The UK’s Minister of State for Science, Research and Innovation, George Freeman MP, has today announced a new International Science Partnership Fund, with an initial £119 million to support its researchers in collaborating with scientists around the world.
The fund, distributed from the Department for Business, Energy and Industrial Strategy will form a part of the replacement for the Newton Fund and the Global Challenges Research Fund (GCRF), which previously supported partnerships between researchers in the UK and lower income countries. Both were widely recognised as unique in bringing academics together in a new generation of problem-oriented, transformative science and research.
However, it was announced earlier this year that funding for the GCRF and Newton Fund would not be renewed and the Government announced the intention of creating a new model for international science collaboration funded by a combination of the UK’s Official Development Assistance (ODA) and non-ODA budgets.

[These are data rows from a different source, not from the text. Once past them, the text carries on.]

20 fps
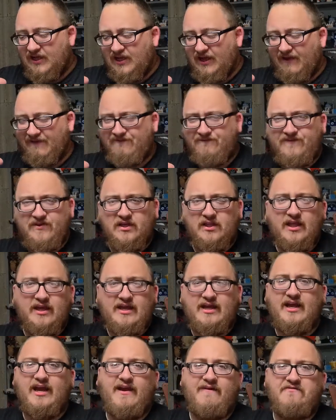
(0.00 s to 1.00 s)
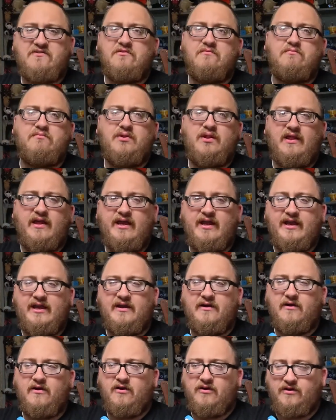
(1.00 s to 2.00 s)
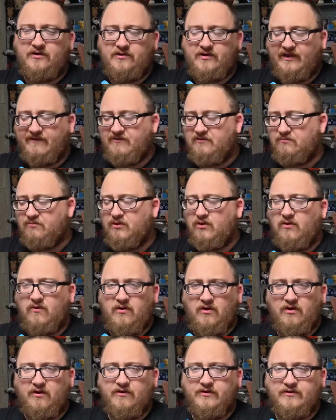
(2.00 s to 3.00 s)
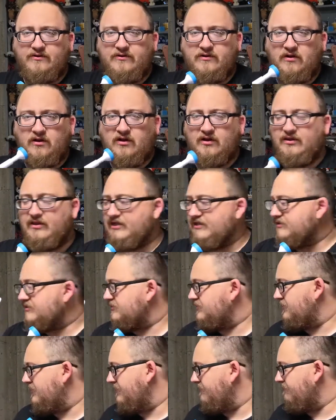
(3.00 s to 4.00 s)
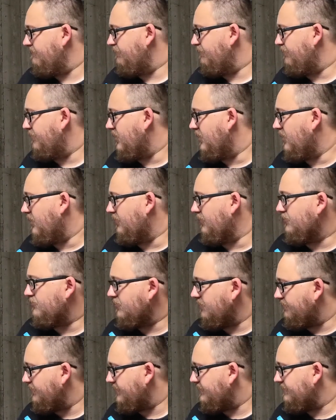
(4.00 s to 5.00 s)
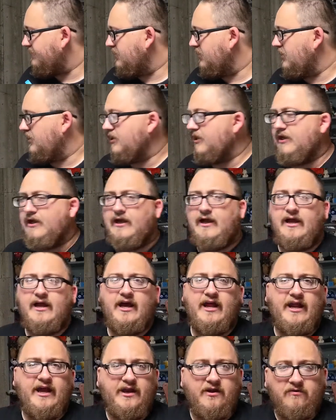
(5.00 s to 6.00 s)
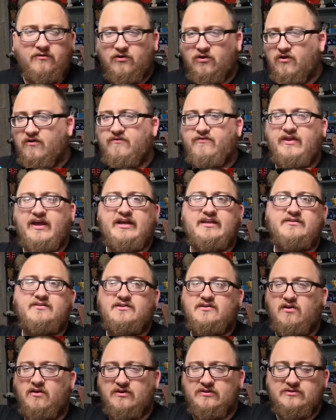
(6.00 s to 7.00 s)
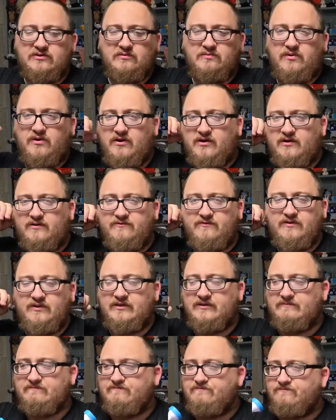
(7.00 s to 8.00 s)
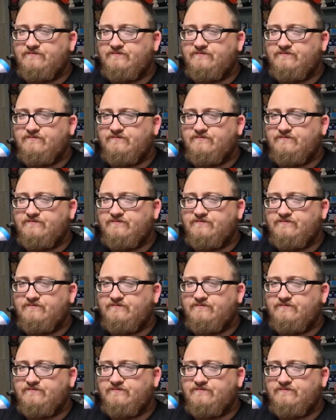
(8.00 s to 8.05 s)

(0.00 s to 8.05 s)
I feel like I have to play harder. I have to blow harder on this than on the trumpet. And I don't know if that's also part of the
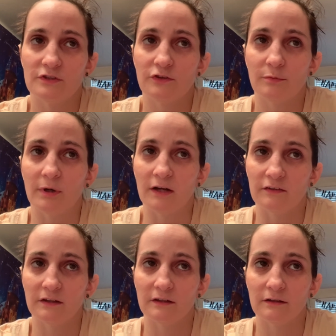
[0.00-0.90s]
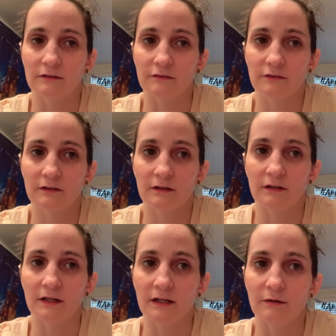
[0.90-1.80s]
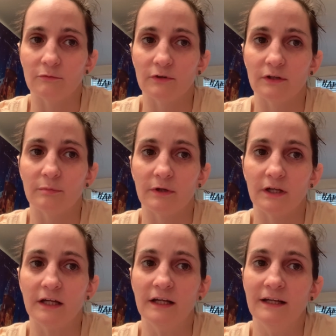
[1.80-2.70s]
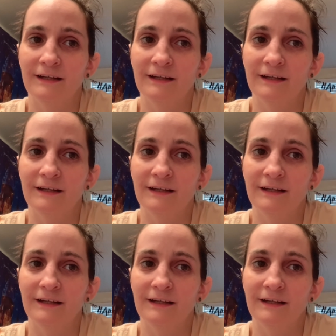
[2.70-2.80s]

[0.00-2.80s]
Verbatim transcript: is surprising because, again, I'm really picky.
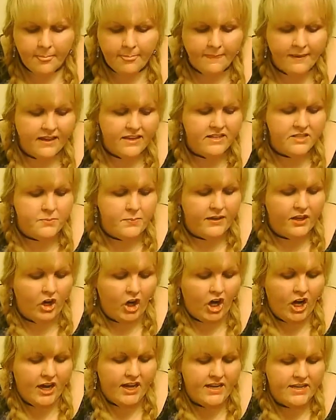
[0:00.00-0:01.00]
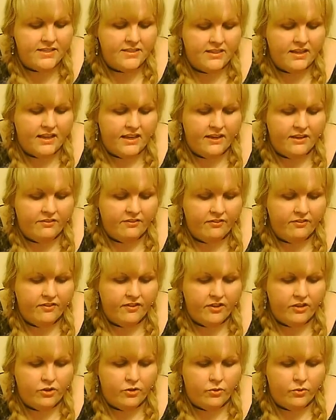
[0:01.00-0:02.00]
is because if
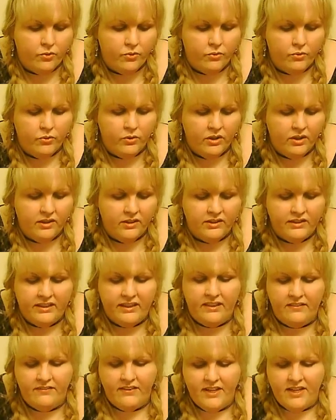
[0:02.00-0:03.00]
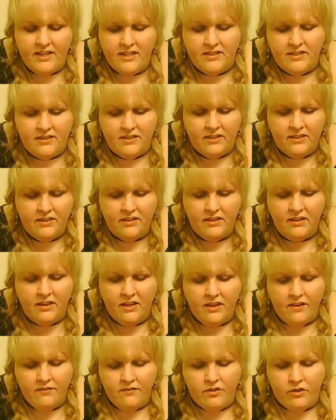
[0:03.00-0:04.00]
you leave it,
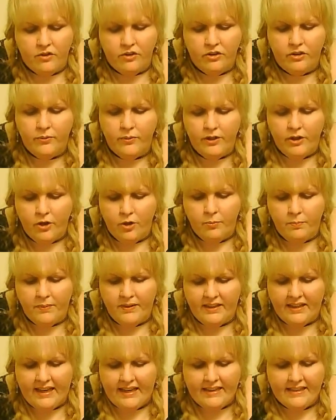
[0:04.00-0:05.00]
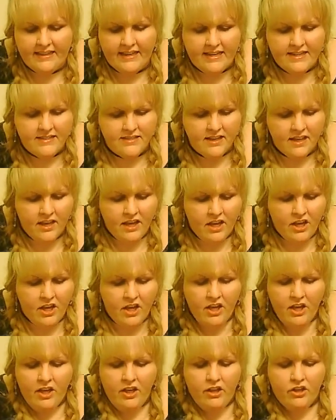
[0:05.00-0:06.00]
if you glue it open like this,
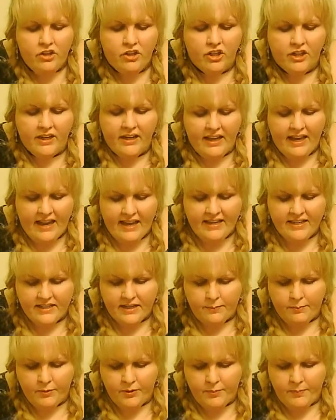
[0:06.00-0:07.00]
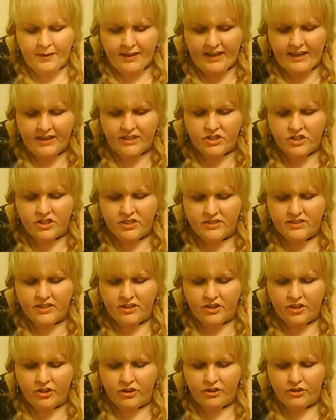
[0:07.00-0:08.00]
you're going to end up with pages that are
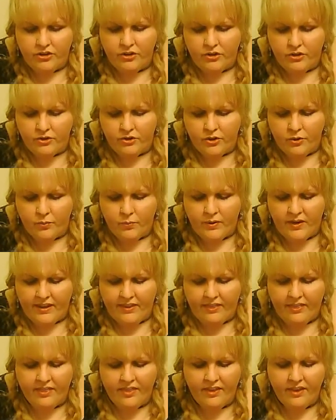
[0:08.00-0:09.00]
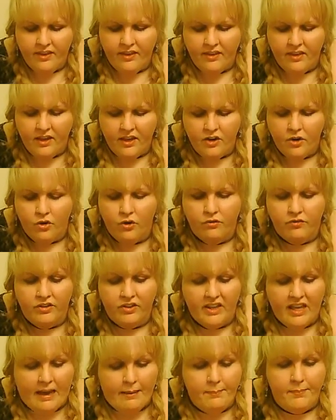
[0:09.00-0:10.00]
glued with an
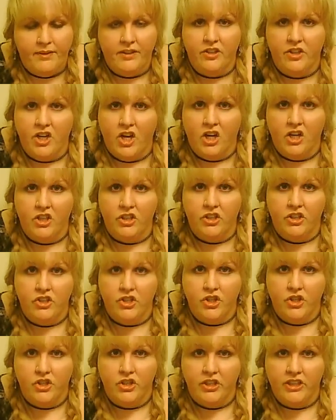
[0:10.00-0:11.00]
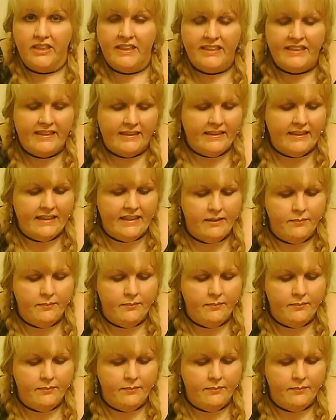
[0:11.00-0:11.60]
overlap, and they're not going to turn cleanly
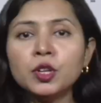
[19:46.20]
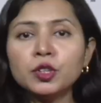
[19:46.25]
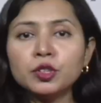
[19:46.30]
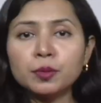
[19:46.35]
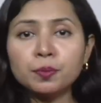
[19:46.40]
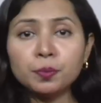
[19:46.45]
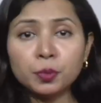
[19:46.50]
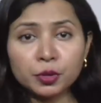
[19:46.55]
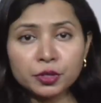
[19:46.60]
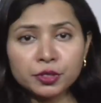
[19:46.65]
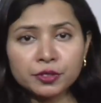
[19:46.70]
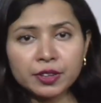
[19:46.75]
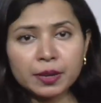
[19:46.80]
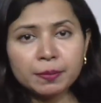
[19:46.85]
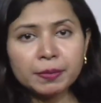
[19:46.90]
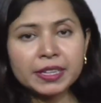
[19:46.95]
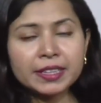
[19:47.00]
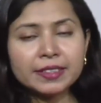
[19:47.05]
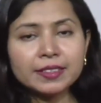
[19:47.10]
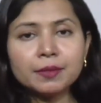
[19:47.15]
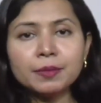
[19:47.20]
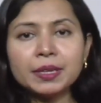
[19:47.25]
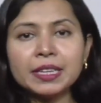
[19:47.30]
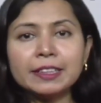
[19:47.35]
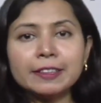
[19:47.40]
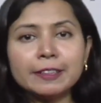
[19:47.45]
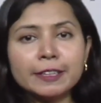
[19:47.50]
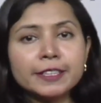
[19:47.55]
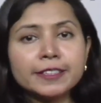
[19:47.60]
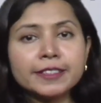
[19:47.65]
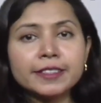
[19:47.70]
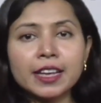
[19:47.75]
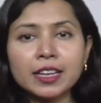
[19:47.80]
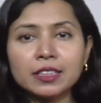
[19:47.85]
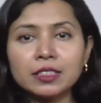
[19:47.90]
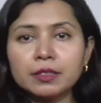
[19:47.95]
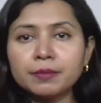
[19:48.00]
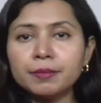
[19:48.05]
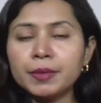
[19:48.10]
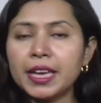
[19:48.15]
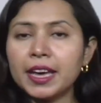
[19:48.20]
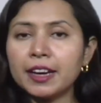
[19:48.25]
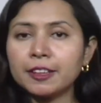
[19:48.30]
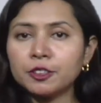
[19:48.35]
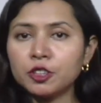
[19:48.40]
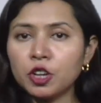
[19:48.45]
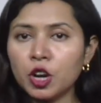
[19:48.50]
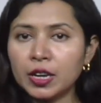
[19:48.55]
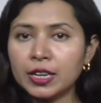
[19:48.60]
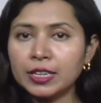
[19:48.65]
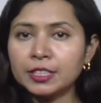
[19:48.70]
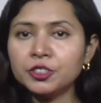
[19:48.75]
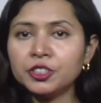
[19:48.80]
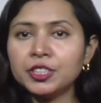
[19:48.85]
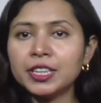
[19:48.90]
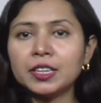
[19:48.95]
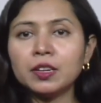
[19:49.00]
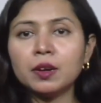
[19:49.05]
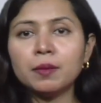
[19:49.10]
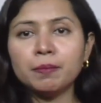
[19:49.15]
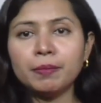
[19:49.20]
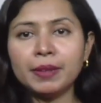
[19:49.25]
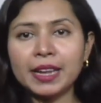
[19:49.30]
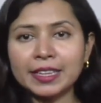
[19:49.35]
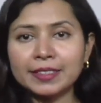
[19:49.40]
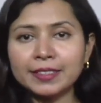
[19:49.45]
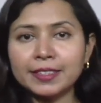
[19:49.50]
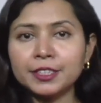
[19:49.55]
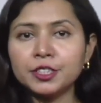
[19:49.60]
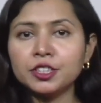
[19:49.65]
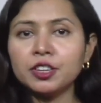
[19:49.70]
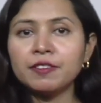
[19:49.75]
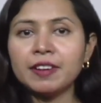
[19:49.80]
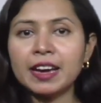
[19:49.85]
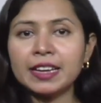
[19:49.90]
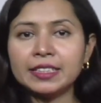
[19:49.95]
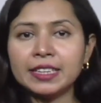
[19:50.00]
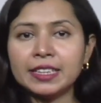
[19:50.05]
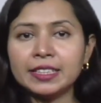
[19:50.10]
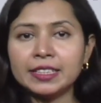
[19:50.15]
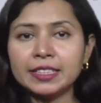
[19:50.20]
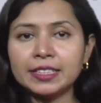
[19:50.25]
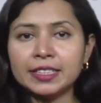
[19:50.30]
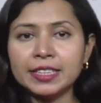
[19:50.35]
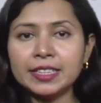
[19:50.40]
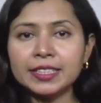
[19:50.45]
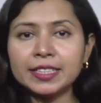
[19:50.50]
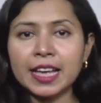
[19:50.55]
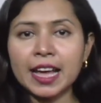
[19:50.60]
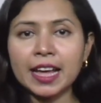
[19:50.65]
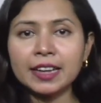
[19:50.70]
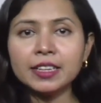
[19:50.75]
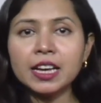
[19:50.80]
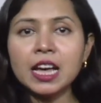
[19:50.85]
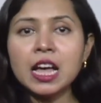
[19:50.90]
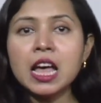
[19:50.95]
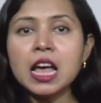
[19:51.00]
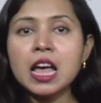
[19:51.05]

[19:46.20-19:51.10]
So post-feminism in this sense may acknowledge the complexity of identities and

In response to the announcement of the International Science Partnership Fund, Melissa Leach, Director, Institute of Development Studies, said
“It’s good to see the long-awaited blended ODA-non-ODA International Science Partnership Fund (ISPF) come into being. I hope that alongside the much-vaunted support to the UK’s claimed ‘science superpower’ status through bilateral partnerships, the commitment to interdisciplinary, equitable collaborations with low- and middle-income countries is genuinely honoured and supported fulsomely. This is what the past GCRF enabled, and it is badly needed to address the global challenges that face us all”
Today’s announcement from the Minister during a visit to Japan, comes after a long period of uncertainty regarding what this new model might look like. A move to establish a joint ODA and non-ODA fund could remove some of the strictures that come with ODA funding and enable comparative and collaborative science across a wider range of issues and across the UK and middle-income country contexts, in addition to low-income countries. However, to achieve this, it’s vital that the new model retains the key gains and emphases pioneered so well by the best of GCRF and Newton-funded research. These include:
- Research that generates genuine impact that makes a difference to people’s lives, whether instrumental or conceptual.
- Interdisciplinarity including the social sciences.
- Transdisciplinarity – going beyond academia to co-build knowledge with civil society, business, decision-makers.
- Equitable research partnerships built and maintained over the long-term through long-term funding
Details on the new fund from BEIS currently are limited, but the full aims and partners of the program are expected to be released in the new year.